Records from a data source

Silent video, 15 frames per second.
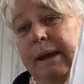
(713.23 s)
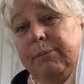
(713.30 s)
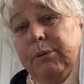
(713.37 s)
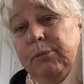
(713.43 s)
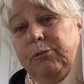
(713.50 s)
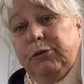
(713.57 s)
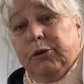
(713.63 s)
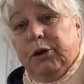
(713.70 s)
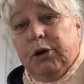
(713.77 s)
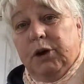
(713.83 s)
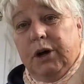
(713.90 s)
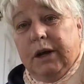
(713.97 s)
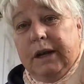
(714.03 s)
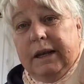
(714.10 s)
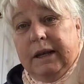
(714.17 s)
keep them for
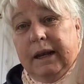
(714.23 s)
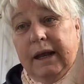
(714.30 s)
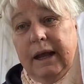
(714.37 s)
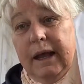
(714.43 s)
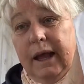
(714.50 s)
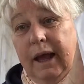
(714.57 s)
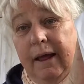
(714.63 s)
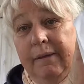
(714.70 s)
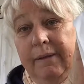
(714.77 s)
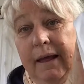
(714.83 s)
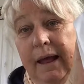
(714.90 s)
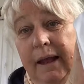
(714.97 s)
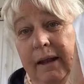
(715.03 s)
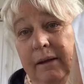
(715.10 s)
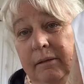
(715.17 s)
good, and
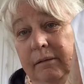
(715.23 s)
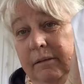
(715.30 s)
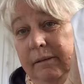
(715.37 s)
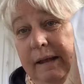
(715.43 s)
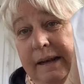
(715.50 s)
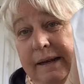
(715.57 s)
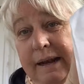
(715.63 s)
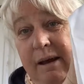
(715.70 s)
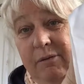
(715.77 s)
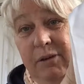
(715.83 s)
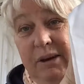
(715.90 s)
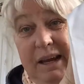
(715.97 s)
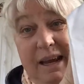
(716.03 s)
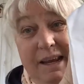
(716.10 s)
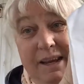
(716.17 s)
then they'd
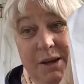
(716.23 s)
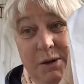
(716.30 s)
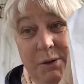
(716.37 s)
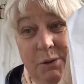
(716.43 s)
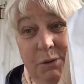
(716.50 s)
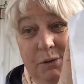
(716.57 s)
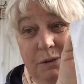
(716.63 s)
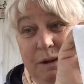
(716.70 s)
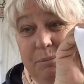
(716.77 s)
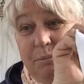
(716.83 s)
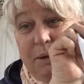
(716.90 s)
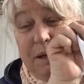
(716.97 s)
never get used. They'd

Task statement: Each line above should be returned exactly as it stands, minus any pictures.

Answer space:
Silent video, 15 frames per second.
(713.23 s)
(713.30 s)
(713.37 s)
(713.43 s)
(713.50 s)
(713.57 s)
(713.63 s)
(713.70 s)
(713.77 s)
(713.83 s)
(713.90 s)
(713.97 s)
(714.03 s)
(714.10 s)
(714.17 s)
keep them for
(714.23 s)
(714.30 s)
(714.37 s)
(714.43 s)
(714.50 s)
(714.57 s)
(714.63 s)
(714.70 s)
(714.77 s)
(714.83 s)
(714.90 s)
(714.97 s)
(715.03 s)
(715.10 s)
(715.17 s)
good, and
(715.23 s)
(715.30 s)
(715.37 s)
(715.43 s)
(715.50 s)
(715.57 s)
(715.63 s)
(715.70 s)
(715.77 s)
(715.83 s)
(715.90 s)
(715.97 s)
(716.03 s)
(716.10 s)
(716.17 s)
then they'd
(716.23 s)
(716.30 s)
(716.37 s)
(716.43 s)
(716.50 s)
(716.57 s)
(716.63 s)
(716.70 s)
(716.77 s)
(716.83 s)
(716.90 s)
(716.97 s)
never get used. They'd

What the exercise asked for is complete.